Iraq’s central government and the semi-autonomous Kurdish region reached an agreement on Thursday that allows for the resumption of long-withheld budget transfers for the Kurdish areas, the first sign of breakthrough in a fraught relationship.
Nine months after the former Iraqi government cut budget transfers to the Kurdistan Regional Government over an oil dispute, the new administration in Baghdad agreed to release some $500m in funds for the Kurds’ civil servants salaries.
The deal stipulates the KRG will contribute 150,000 barrels per day of its own oil exports to the federal budget, Safeen Dizayee, the Kurdish government spokesman, confirmed to the FT. It will be rolled over until a more comprehensive agreement is reached.
The deal will come as a relief to the US and other world powers that are pressing for political reconciliation between the Kurds and the central government, as they seek to degrade the Islamic State of Iraq and the Levant, the group known as Isis.
Mr Dizayee said the agreement marked the first step towards resolving the broader oil dispute between the KRG and Baghdad. Negotiations are expected to start soon. “What’s been agreed today is not a final solution. It is a first step towards a comprehensive solution,” he said.
The KRG’s exploitation of its own oil resources has been at the centre of a long-running dispute with the central government.
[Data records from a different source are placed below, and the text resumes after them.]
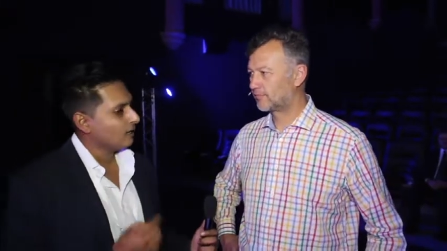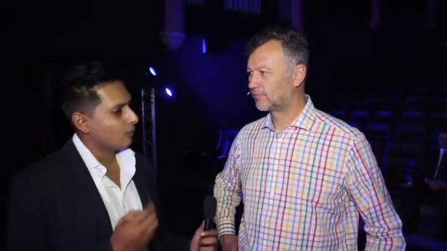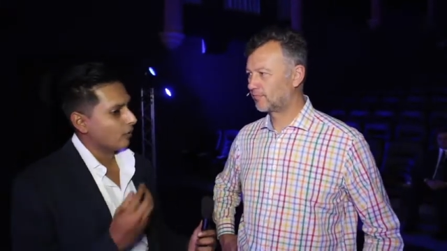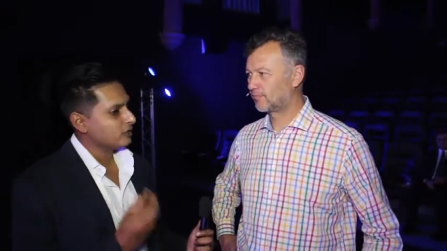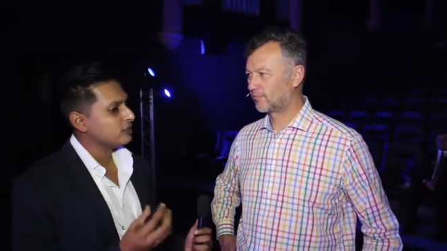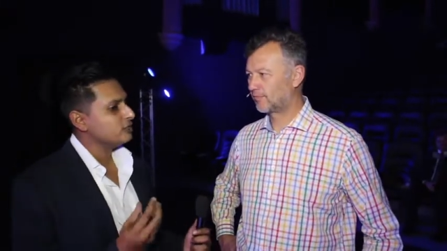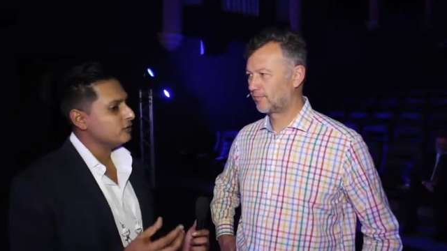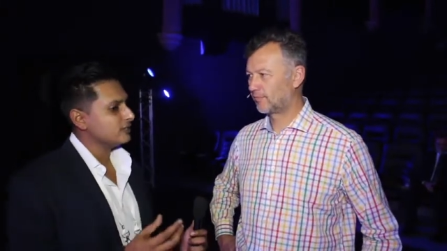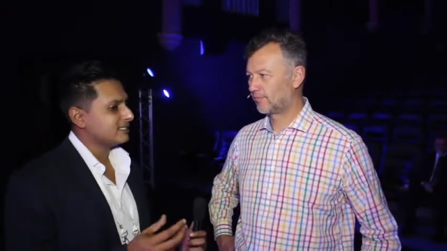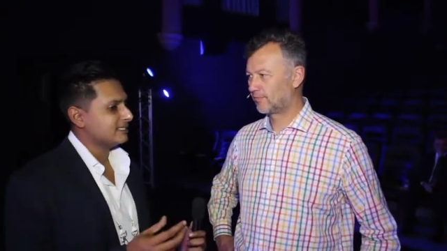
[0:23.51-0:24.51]
Speaker 1: What do
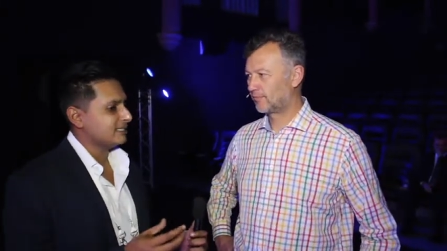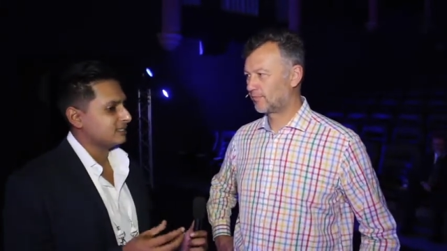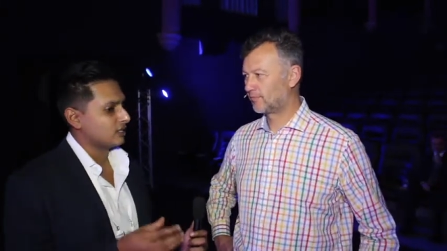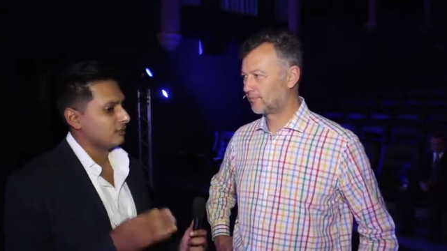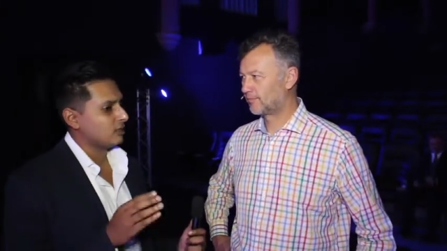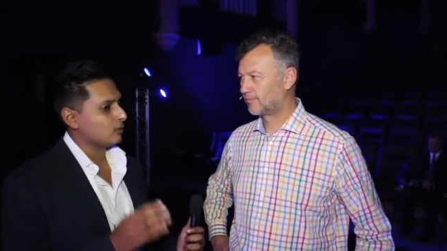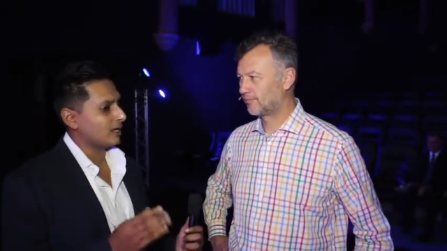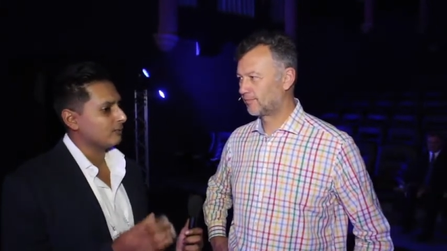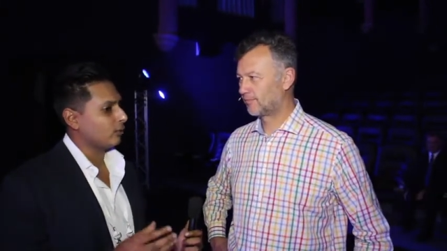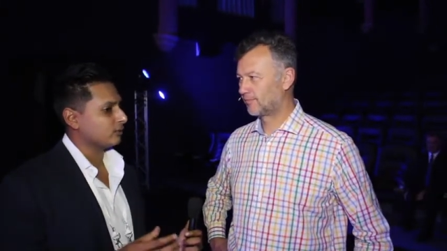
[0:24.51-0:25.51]
you see is going to be quite
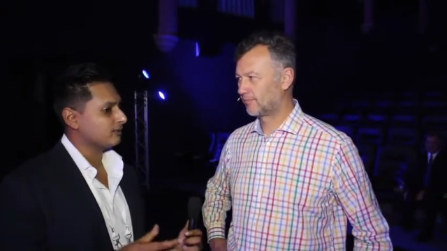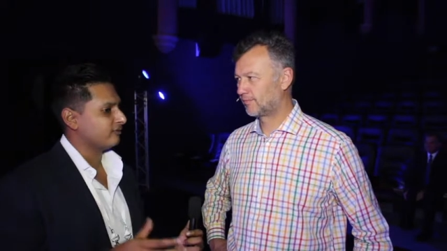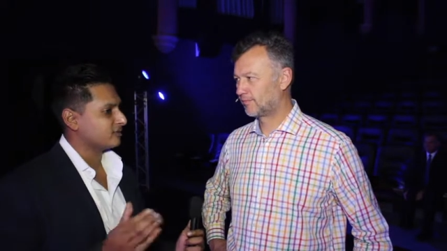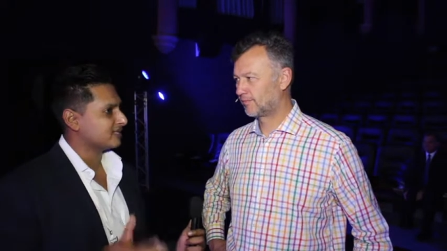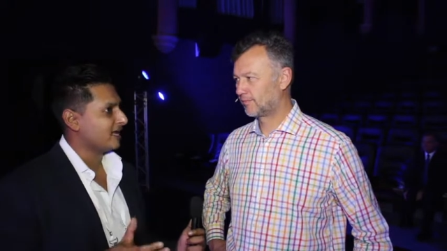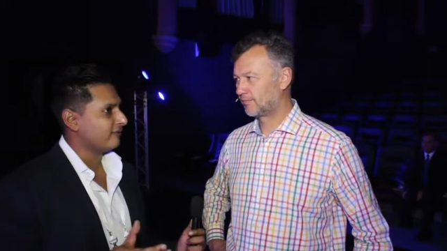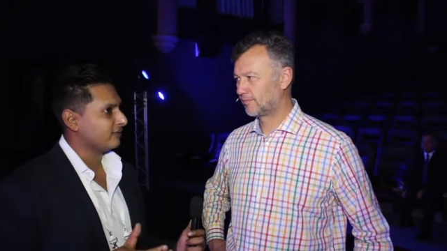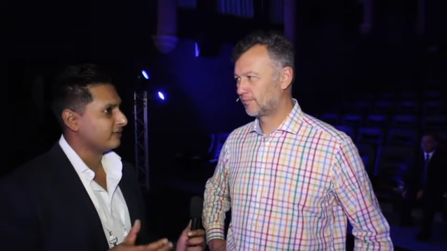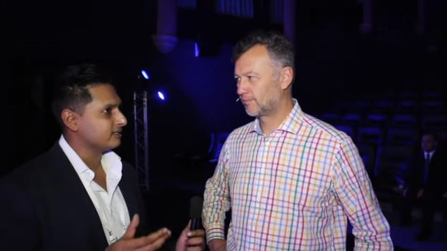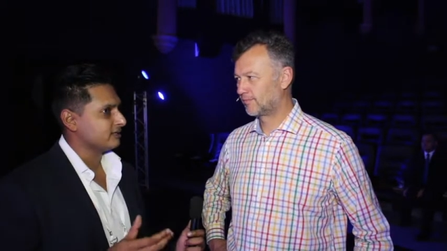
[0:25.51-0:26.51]
important for South
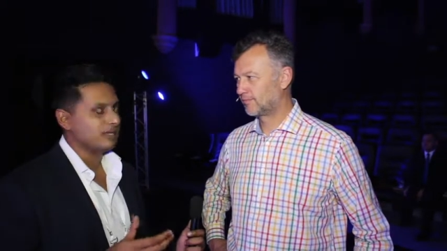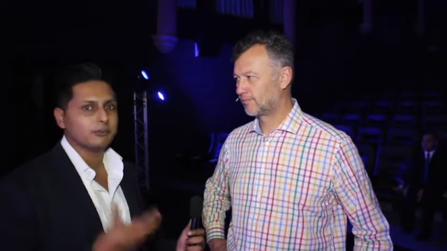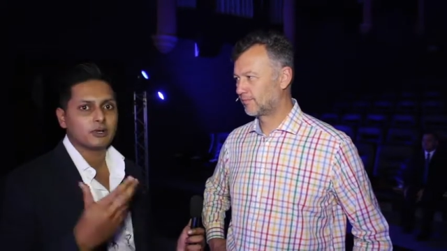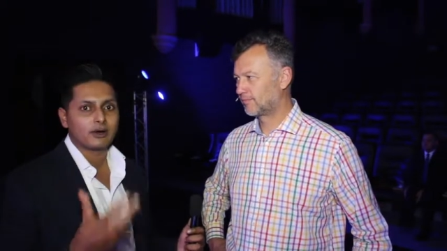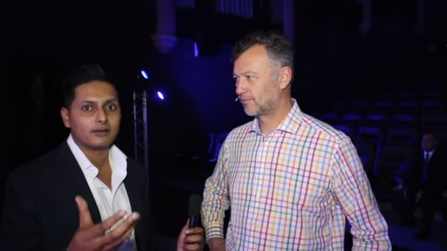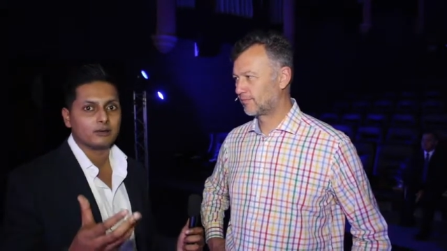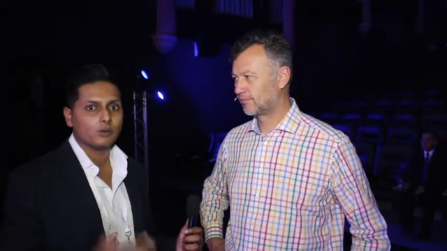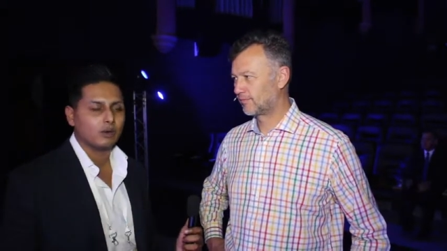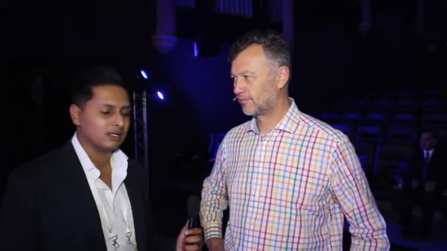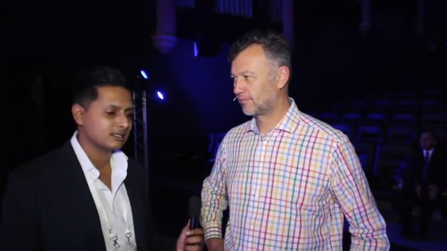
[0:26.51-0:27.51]
Africans and people around the
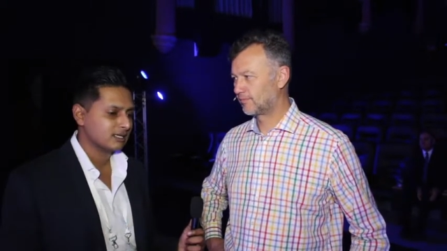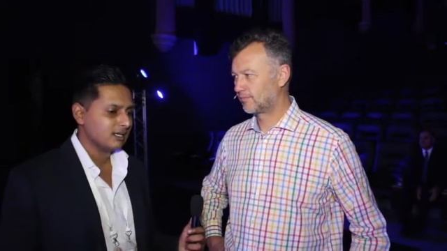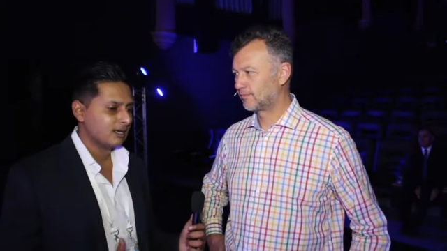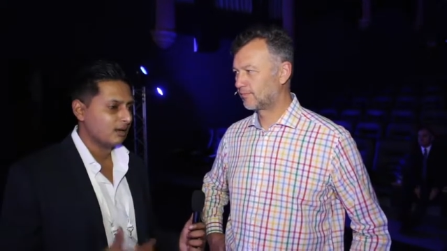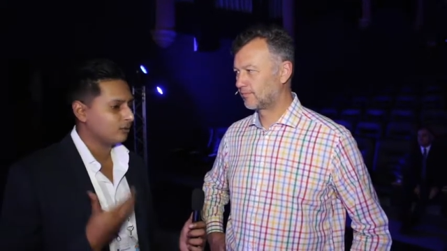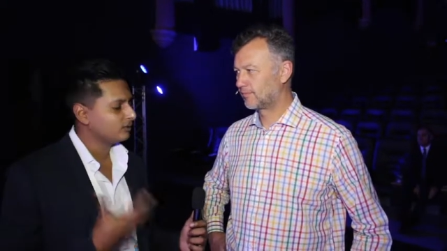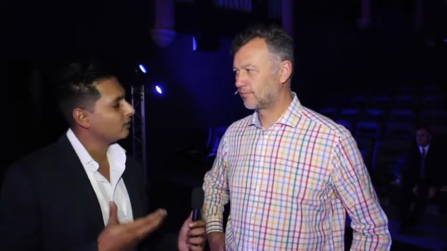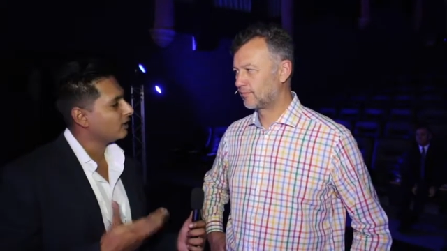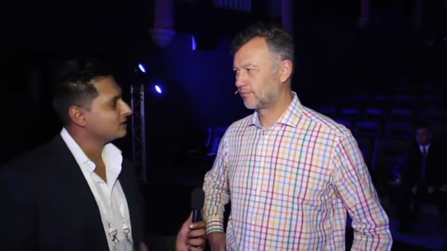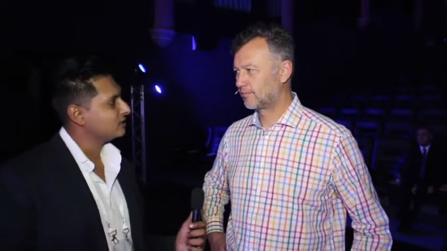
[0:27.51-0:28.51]
world uh, with
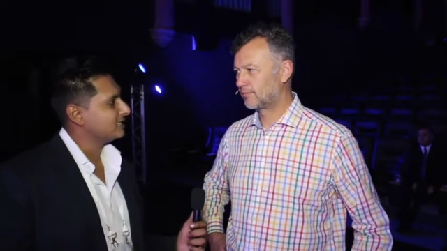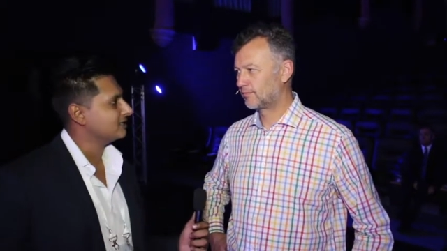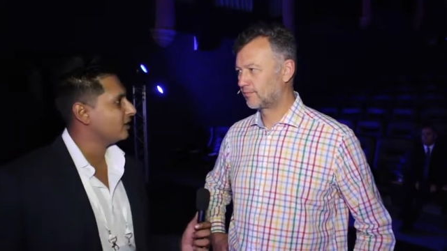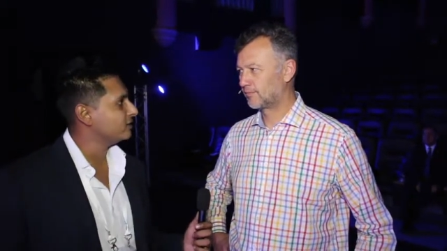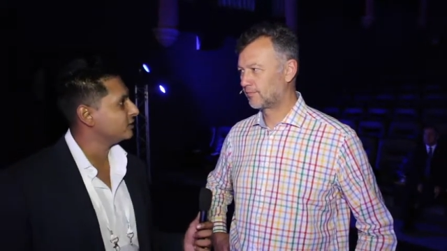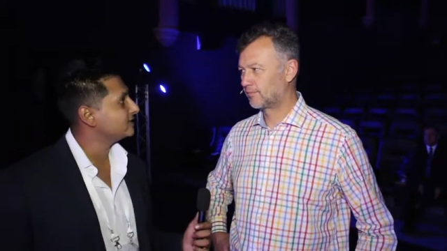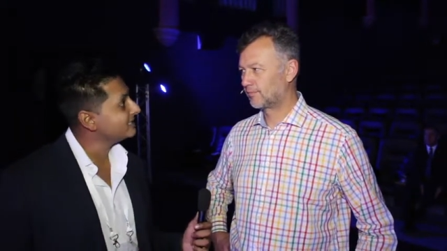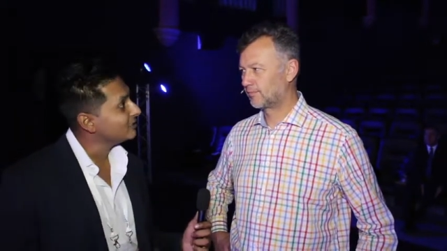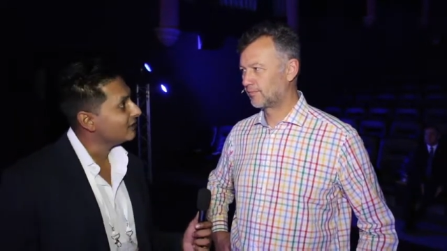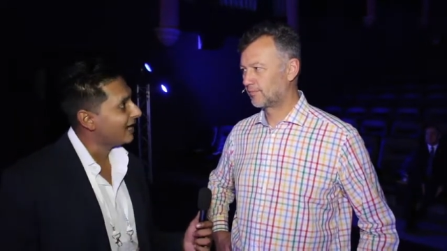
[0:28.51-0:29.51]
regards to technology and
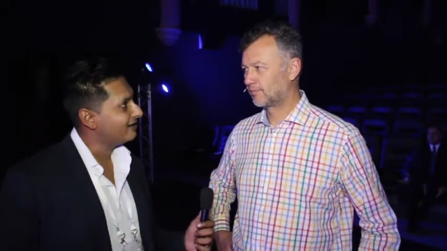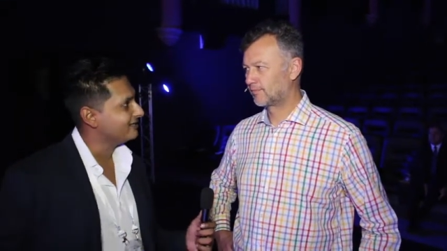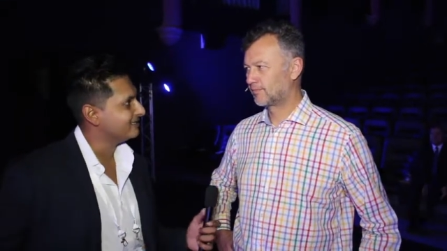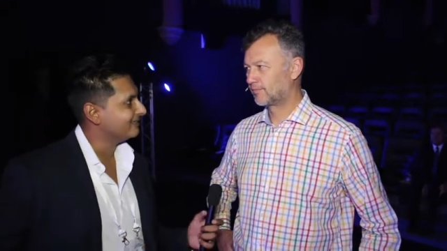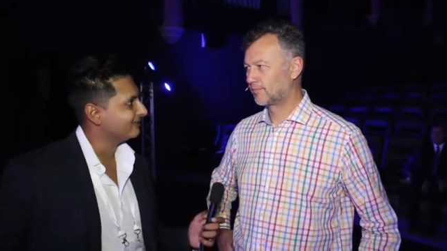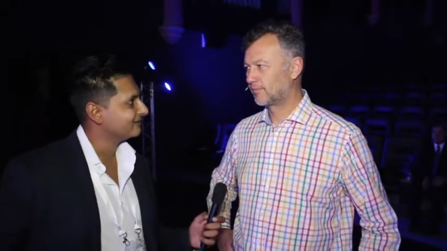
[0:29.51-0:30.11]
singularity?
It led the former prime minister, Nouri al-Maliki, to withhold budget transfers to the region earlier this year.
After Isis captured the Iraqi city of Mosul, and the Kurds threatened to secede from Iraq, the US pushed for a new, more conciliatory government that the Kurds have joined.
With at least 45bn barrels in reserves, the KRG has charted its own course, attracting international companies including ExxonMobil, Total SA and Chevron. The conflict over oil reached a climax this year as the KRG prepared to pump oil through a new pipeline that for the first time directly connected the region with Turkey, bypassing federal government control.
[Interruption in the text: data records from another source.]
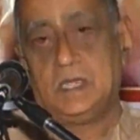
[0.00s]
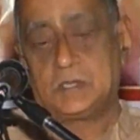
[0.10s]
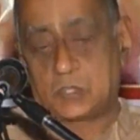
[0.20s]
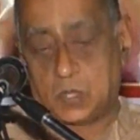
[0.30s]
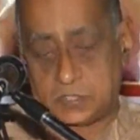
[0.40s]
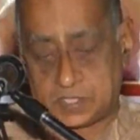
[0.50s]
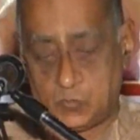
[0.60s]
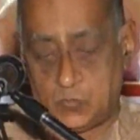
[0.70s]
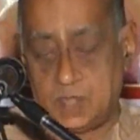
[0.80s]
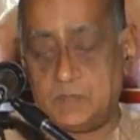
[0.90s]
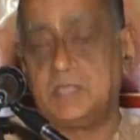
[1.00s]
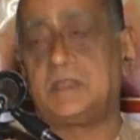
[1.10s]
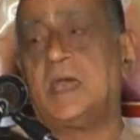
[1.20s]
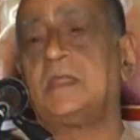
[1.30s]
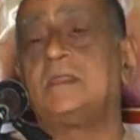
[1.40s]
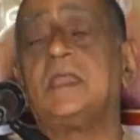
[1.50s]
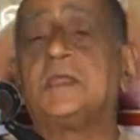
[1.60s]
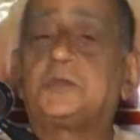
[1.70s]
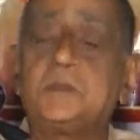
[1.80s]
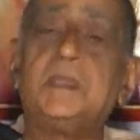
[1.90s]
Shrotavyam is that is
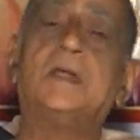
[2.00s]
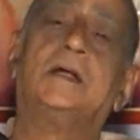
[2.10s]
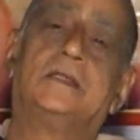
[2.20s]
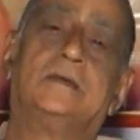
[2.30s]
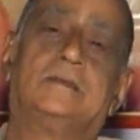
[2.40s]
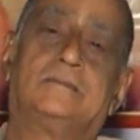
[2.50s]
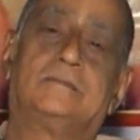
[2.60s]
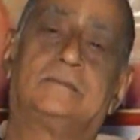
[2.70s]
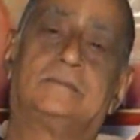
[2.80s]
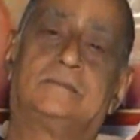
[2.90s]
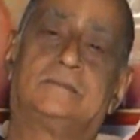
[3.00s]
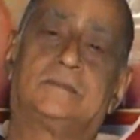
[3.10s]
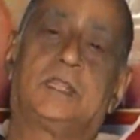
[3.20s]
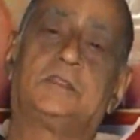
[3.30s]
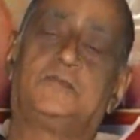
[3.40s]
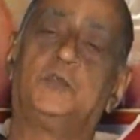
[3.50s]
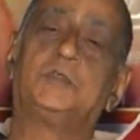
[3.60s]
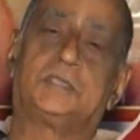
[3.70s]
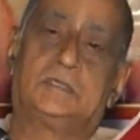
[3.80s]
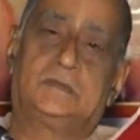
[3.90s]
yet to be heard. That is the
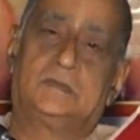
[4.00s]
future.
The central government says Kurdish exports through the pipeline are illegal under Iraqi law and has launched legal proceedings in the US.
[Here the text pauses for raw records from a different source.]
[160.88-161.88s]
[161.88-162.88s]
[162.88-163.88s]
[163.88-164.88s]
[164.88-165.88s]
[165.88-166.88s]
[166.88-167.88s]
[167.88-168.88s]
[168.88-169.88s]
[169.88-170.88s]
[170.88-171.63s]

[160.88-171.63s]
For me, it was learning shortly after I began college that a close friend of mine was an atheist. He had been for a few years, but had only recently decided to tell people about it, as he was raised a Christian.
In a recent interview with the FT, Nechirvan Barzani, the prime minister, said that given the KRG’s experience with Baghdad, it would now insist on securing its share of the Iraqi budget through its own oil sales, and was seeking economic independence.
Mr Barzani said that the KRG would also demand the full 17 per cent share of the budget that it is entitled to, rather than the up to 11 per cent that Baghdad provided, after subtracting sovereign expenses.
“We will not give full control of oil sales to Baghdad again. That is not possible,” said Mr Barzani. “We need a mechanism that won’t allow Baghdad to disrupt the budget for the region . . . we would take 17 per cent of the budget.”
Ashti Hawrami, the Kurdistan oil minister, told the FT in a separate interview that the KRG’s oil exports had reached close to 300,000 barrels per day, and they were on track to rise to 500,000 bpd by the first quarter of next year.